* EXERCISE: What you produce should be an exact transcription of the data, minus any pictures.
BEGIN THE DATA
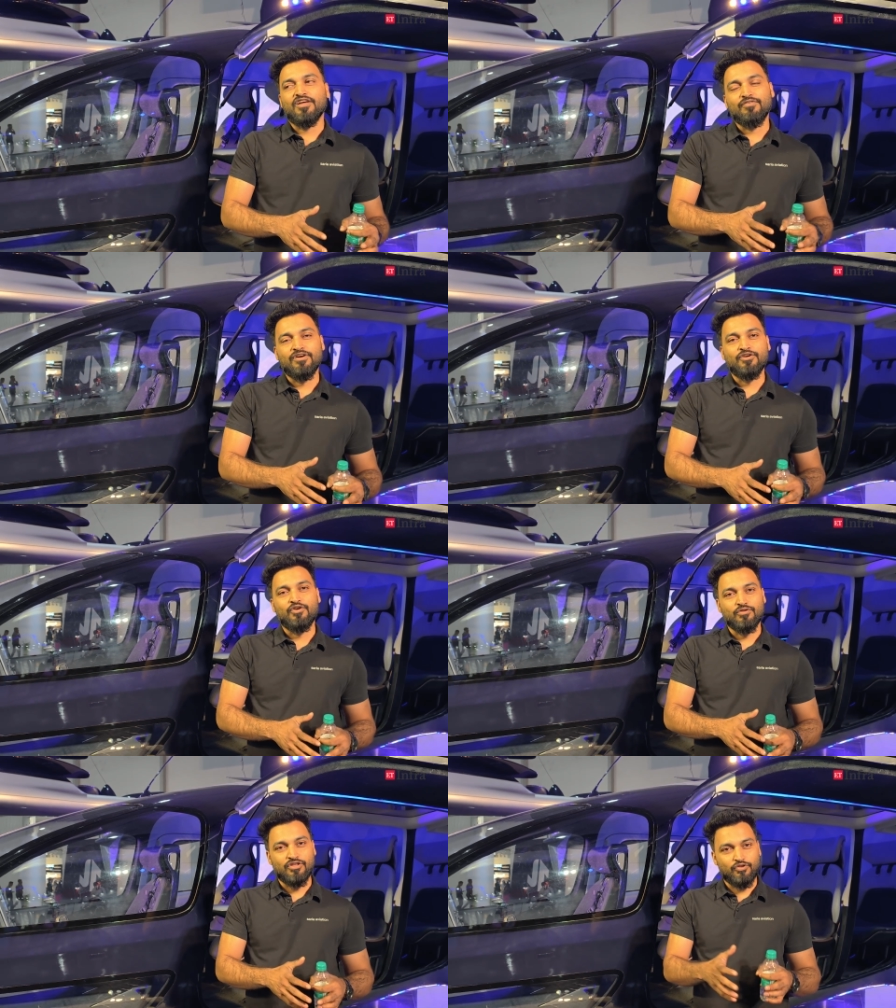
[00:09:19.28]
given
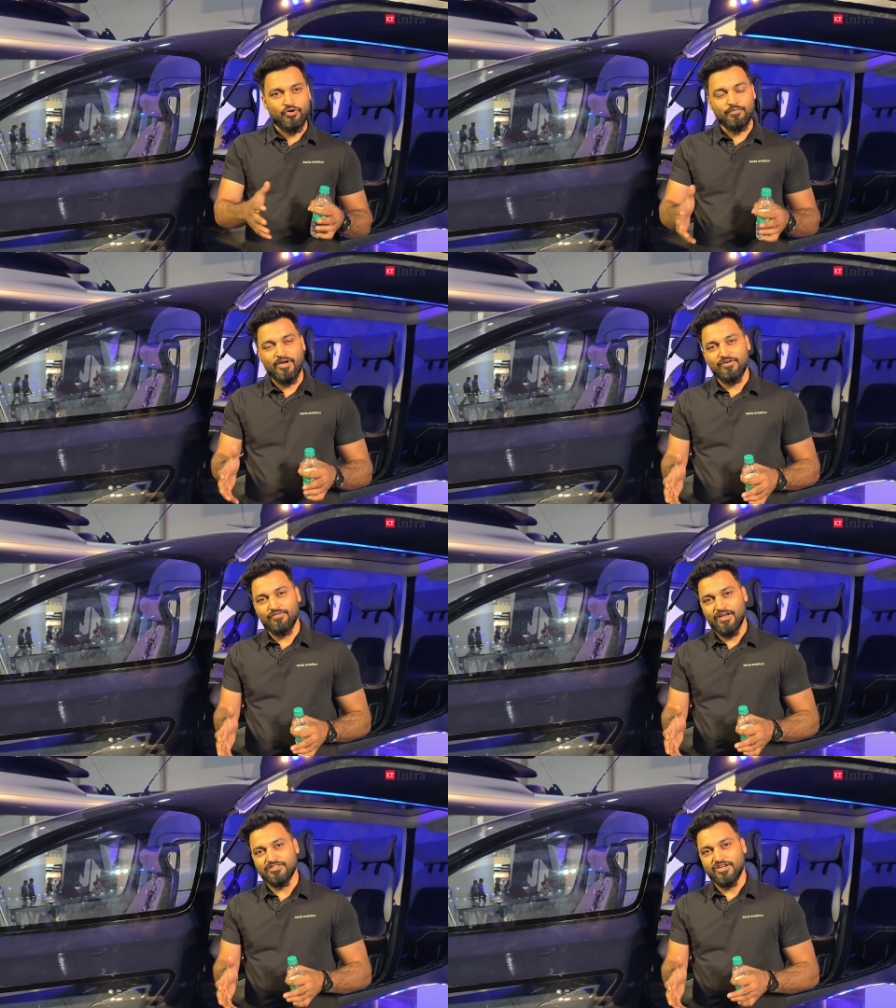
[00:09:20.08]
to the drone
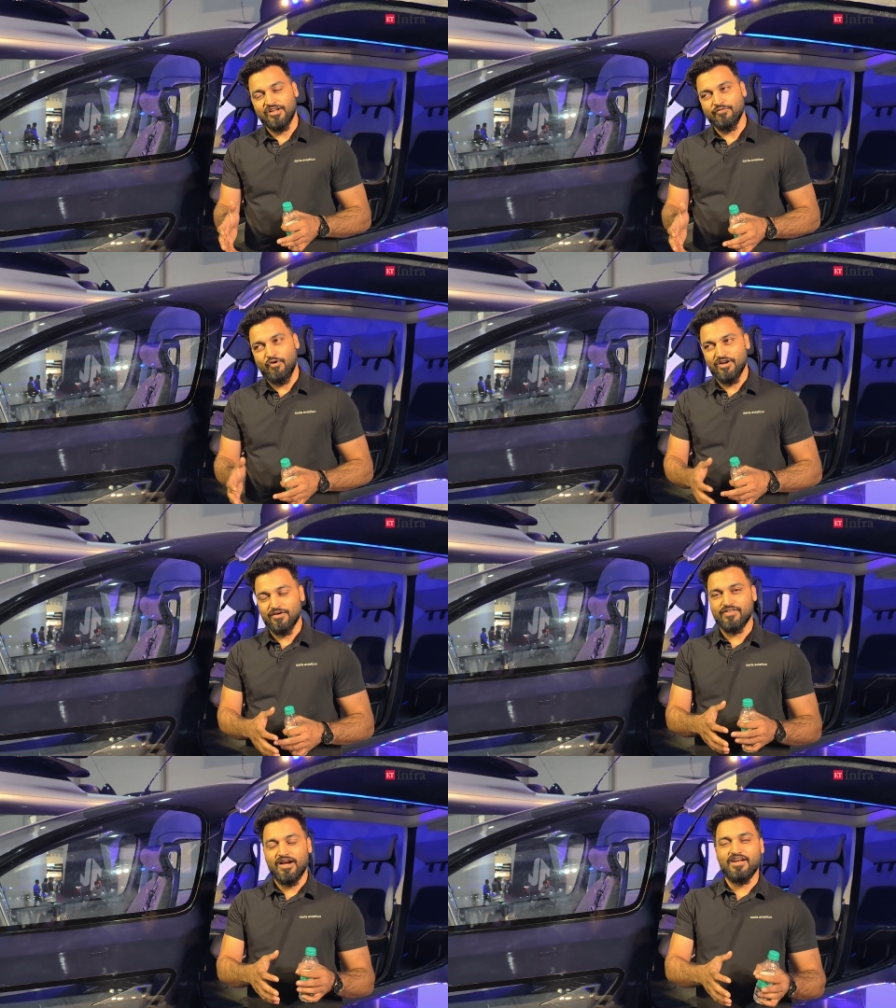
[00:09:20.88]
manufacturing? What
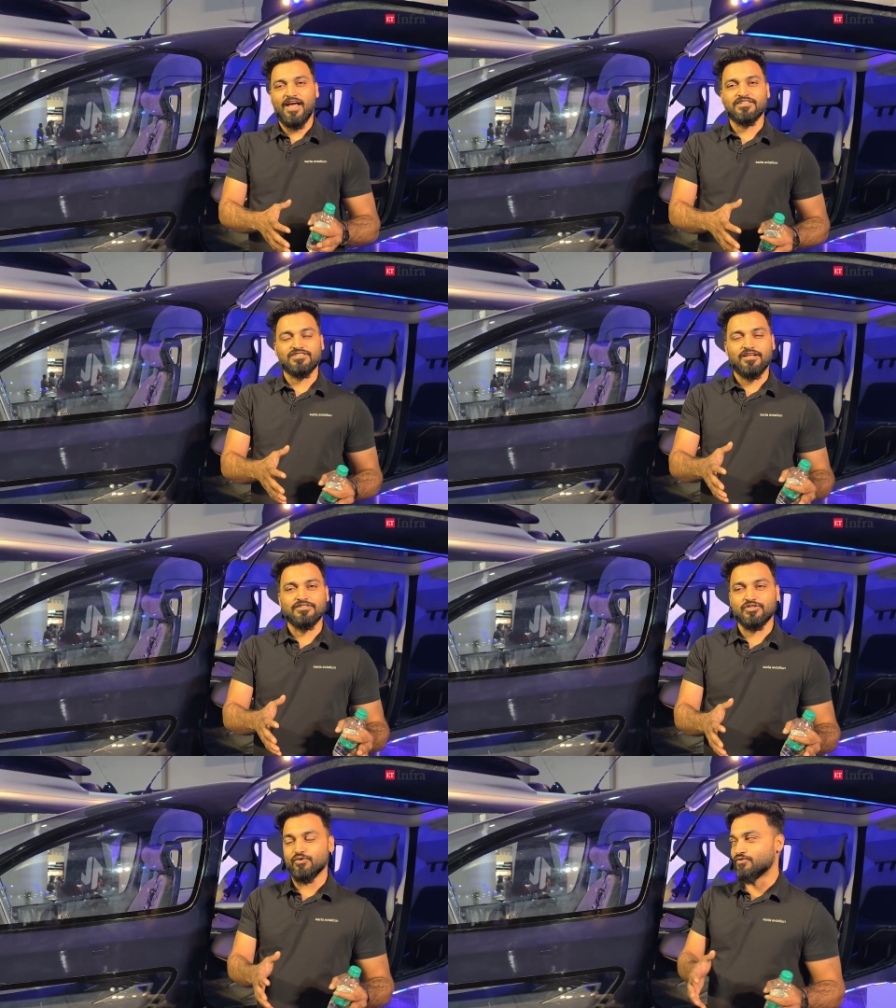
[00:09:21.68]
if that
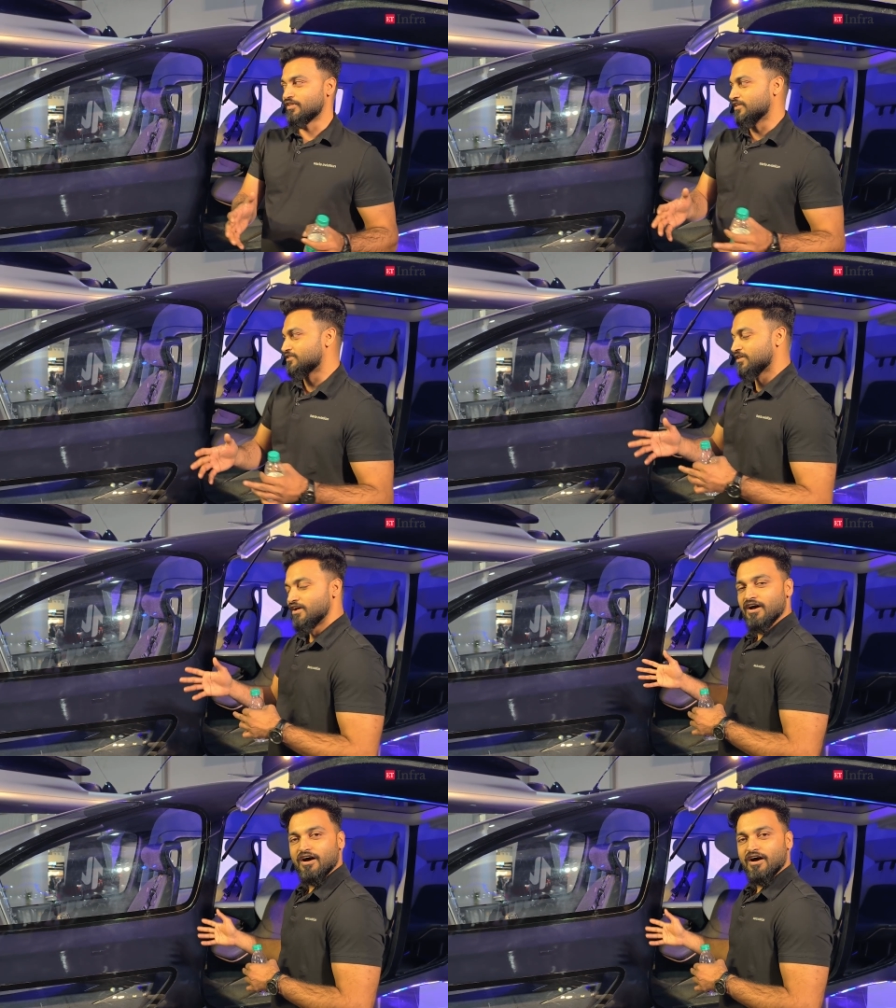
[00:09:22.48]
extends to this?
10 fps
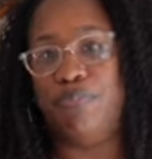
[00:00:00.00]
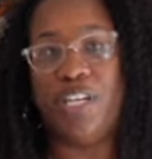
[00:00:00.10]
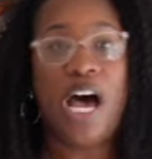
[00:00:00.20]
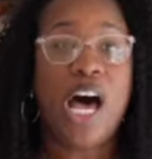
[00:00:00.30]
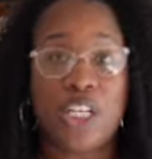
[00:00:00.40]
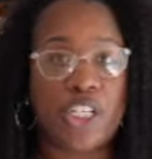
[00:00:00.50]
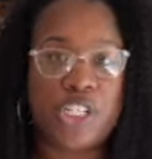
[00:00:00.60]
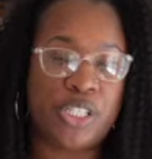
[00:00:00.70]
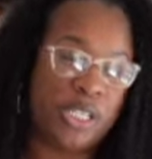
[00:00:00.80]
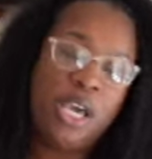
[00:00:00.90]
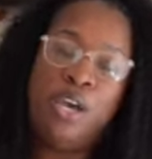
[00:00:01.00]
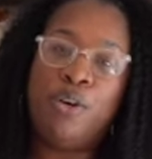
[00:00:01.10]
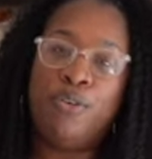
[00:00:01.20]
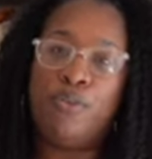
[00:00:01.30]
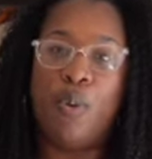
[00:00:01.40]
dollars
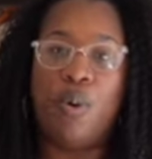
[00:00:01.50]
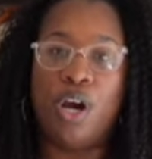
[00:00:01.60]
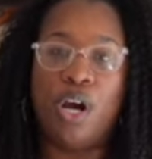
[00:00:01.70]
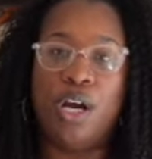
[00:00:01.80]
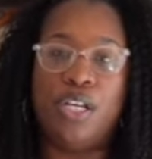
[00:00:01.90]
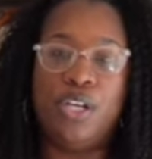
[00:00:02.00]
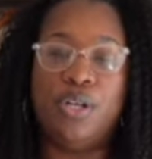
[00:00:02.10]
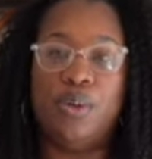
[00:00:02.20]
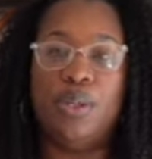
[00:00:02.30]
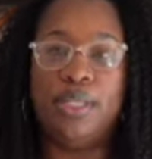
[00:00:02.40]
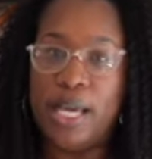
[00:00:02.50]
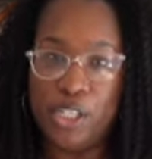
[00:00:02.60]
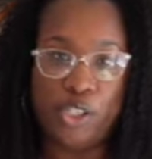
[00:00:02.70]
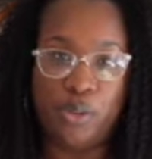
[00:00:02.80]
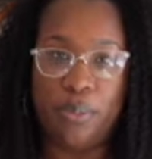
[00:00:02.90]
for, you know,
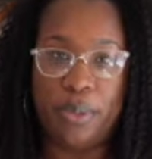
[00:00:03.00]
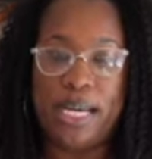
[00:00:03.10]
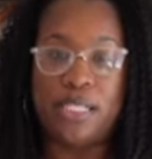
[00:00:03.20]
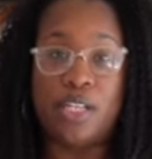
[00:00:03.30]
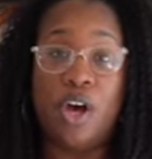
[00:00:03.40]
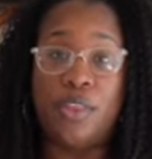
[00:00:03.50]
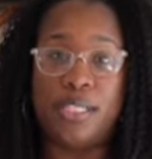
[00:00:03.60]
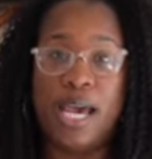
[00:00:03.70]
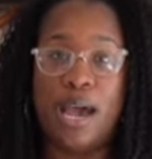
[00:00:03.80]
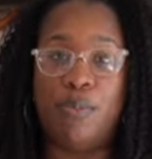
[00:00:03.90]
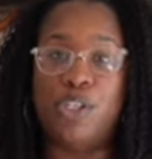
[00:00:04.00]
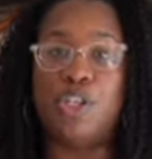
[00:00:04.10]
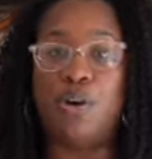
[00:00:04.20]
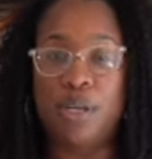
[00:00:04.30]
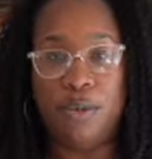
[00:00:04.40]
luxury brands all the time? Which,
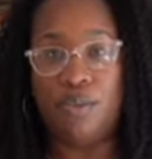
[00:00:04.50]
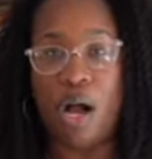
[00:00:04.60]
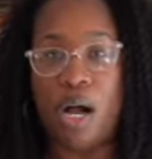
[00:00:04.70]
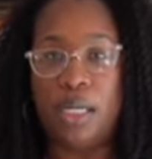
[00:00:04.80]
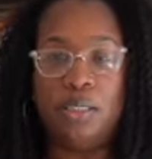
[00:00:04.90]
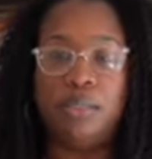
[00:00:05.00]
don't get me wrong,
END THE DATA
* RESPONSE TO THE TASK:
[00:09:19.28]
given
[00:09:20.08]
to the drone
[00:09:20.88]
manufacturing? What
[00:09:21.68]
if that
[00:09:22.48]
extends to this?
10 fps
[00:00:00.00]
[00:00:00.10]
[00:00:00.20]
[00:00:00.30]
[00:00:00.40]
[00:00:00.50]
[00:00:00.60]
[00:00:00.70]
[00:00:00.80]
[00:00:00.90]
[00:00:01.00]
[00:00:01.10]
[00:00:01.20]
[00:00:01.30]
[00:00:01.40]
dollars
[00:00:01.50]
[00:00:01.60]
[00:00:01.70]
[00:00:01.80]
[00:00:01.90]
[00:00:02.00]
[00:00:02.10]
[00:00:02.20]
[00:00:02.30]
[00:00:02.40]
[00:00:02.50]
[00:00:02.60]
[00:00:02.70]
[00:00:02.80]
[00:00:02.90]
for, you know,
[00:00:03.00]
[00:00:03.10]
[00:00:03.20]
[00:00:03.30]
[00:00:03.40]
[00:00:03.50]
[00:00:03.60]
[00:00:03.70]
[00:00:03.80]
[00:00:03.90]
[00:00:04.00]
[00:00:04.10]
[00:00:04.20]
[00:00:04.30]
[00:00:04.40]
luxury brands all the time? Which,
[00:00:04.50]
[00:00:04.60]
[00:00:04.70]
[00:00:04.80]
[00:00:04.90]
[00:00:05.00]
don't get me wrong,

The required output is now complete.